| TASK OBJECTIVE |
Make an exact copy of the entries below, with all images left out.

[Source data]

# # # # #

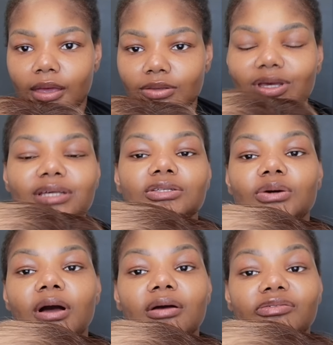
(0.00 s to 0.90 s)
You guys know
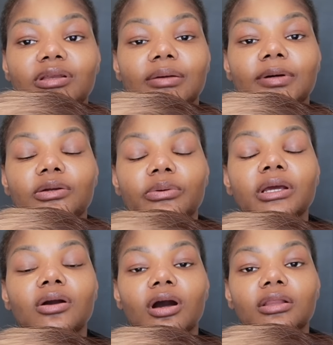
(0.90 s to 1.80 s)
how I feel about a
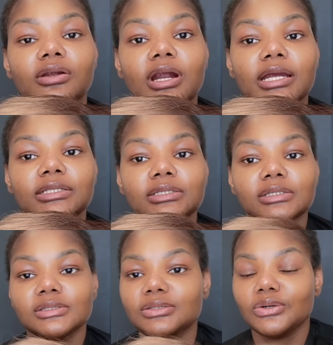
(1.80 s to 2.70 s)
wig on the right.
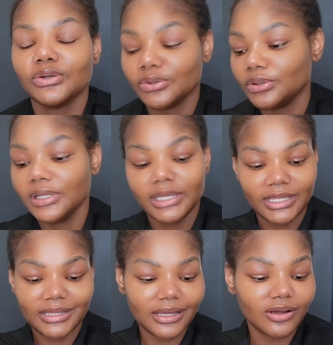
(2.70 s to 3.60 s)
So
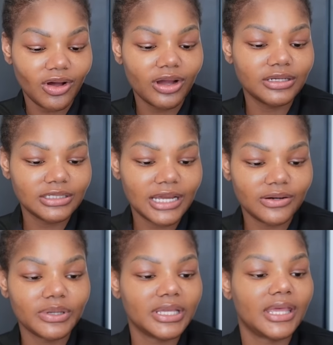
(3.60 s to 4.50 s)
thank God I
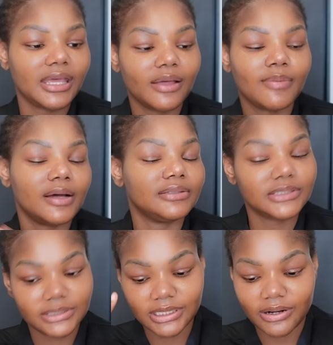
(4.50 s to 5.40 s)
don't care about
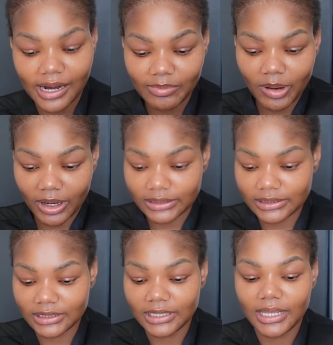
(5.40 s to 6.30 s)
the right
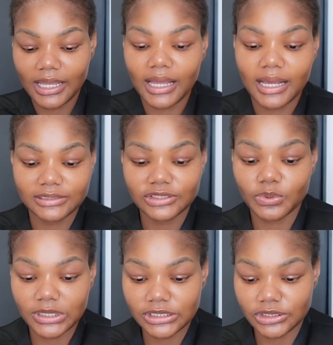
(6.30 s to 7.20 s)
part. I just
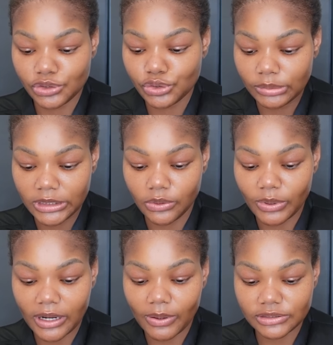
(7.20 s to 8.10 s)
want it to be
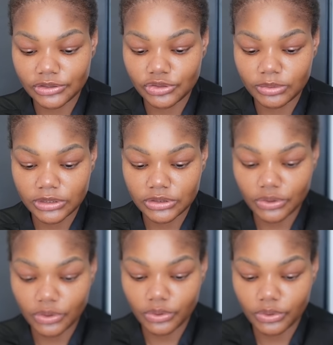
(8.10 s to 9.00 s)
what I want it to be.
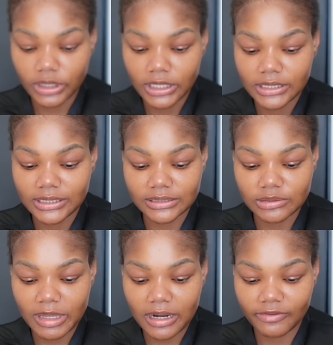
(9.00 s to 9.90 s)
So it
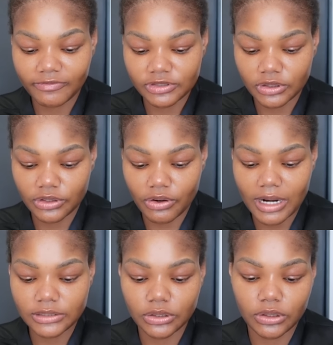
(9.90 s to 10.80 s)
doesn't matter if it's on the
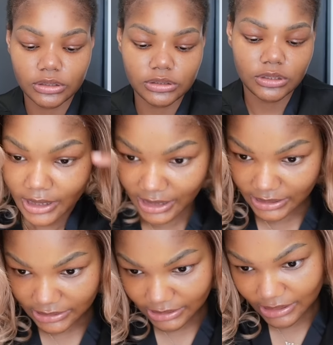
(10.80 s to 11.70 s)
right or not.
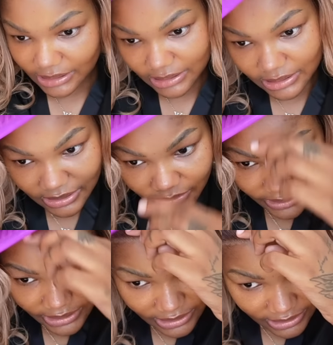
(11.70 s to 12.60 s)
Guys, this is the
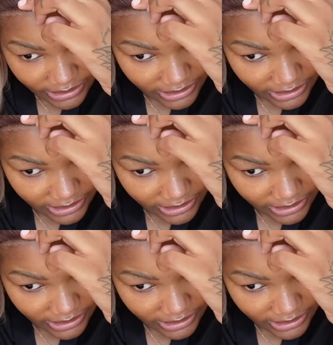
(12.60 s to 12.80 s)
wig.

# # # # #

| RESULT OF THE EXERCISE |
(0.00 s to 0.90 s)
You guys know
(0.90 s to 1.80 s)
how I feel about a
(1.80 s to 2.70 s)
wig on the right.
(2.70 s to 3.60 s)
So
(3.60 s to 4.50 s)
thank God I
(4.50 s to 5.40 s)
don't care about
(5.40 s to 6.30 s)
the right
(6.30 s to 7.20 s)
part. I just
(7.20 s to 8.10 s)
want it to be
(8.10 s to 9.00 s)
what I want it to be.
(9.00 s to 9.90 s)
So it
(9.90 s to 10.80 s)
doesn't matter if it's on the
(10.80 s to 11.70 s)
right or not.
(11.70 s to 12.60 s)
Guys, this is the
(12.60 s to 12.80 s)
wig.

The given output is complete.